BIOGRAPHY

Sculptor Caspar Berger (1965) studied in the Netherlands at the AKI Academy for Art & Design in Enschede and at the Jan van Eyck Academy in Maastricht. One of his greatest inspirations is the Italian High Renaissance. Berger takes the self-portrait as the point of departure for an exploration of the relationship between interior and exterior, reality and image, original and replica, and the effect of the fragment and the whole

Following his successful series of life casts of family members (Family, 1999-2007), Berger went on to make an impressive series of self-portraits, producing silicon casts of his own skin to create final works in a variety of materials, including silicon, bronze, silver and sometimes even gold. This became his Skin series.

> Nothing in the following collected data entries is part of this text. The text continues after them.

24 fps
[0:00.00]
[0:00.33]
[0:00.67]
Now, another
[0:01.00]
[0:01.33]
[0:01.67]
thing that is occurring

In the history of sculpture one seldom encounters the genre of the self-portrait – or ‘portrait with mirror’ (ritratto allo specchio) as referred to by the early modern Italian painters. It is of course much more difficult to get a three-dimensional view of oneself than a two-dimensional one, with the result that sculptural self-portraits long remained a rarity. Berger has access to modern techniques, however, which enable him to engage in a continual re-evaluation of the self-portrait and to make work whose central subject is his personal exploration of his own body and the world. As well as approaching the autonomous self-portrait from the viewpoint of its technical and physical limitations, he examines its historical, mental, and social qualities.

In 2012 Berger turned his attention from the outside of his body – his skin – to its inside, the Skeleton. For his Skeleton project, Berger used the very latest technology to lay bare the invisible. He first had his entire body scanned in one of the world’s most advanced CT scanners and then used a 3D printer to make exact replicas of sections of his skeleton. Using these latest techniques to reproduce his own skeleton demonstrates just how advanced this technology and medical science are, while also allowing Berger to exploit the meaning- the potential of the skeleton, that confrontational symbol of death and proof of the wonder – and incomprehensible complexity – of life.

In 2015 Berger began his project Universe, which centres on autonomous thought and individual orientation. Consciousness, the personal mental world, is most physically demonstrable in the space within the skull. It is here that the universe takes shape, and from here that a person exists. 

The basis for the project is the work Universe/Self-portrait 45. This casing cast in gold encloses an identical image of the physical space within the maker’s skull, and appears to have the characteristics of a reliquary. This inner space has been made tangible using a CT scan and 3D printer. The casing is sealed by means of a title deed, with which the speculation about its contents begins.

The Universe project is work in progress. Caspar Berger is currently working on a series of life-size sculptures. Through the concept of the case or cover, Berger explores the isolation of various ideologies, religions and power structures, inviting the viewer to reflect on his or her own position, or universe.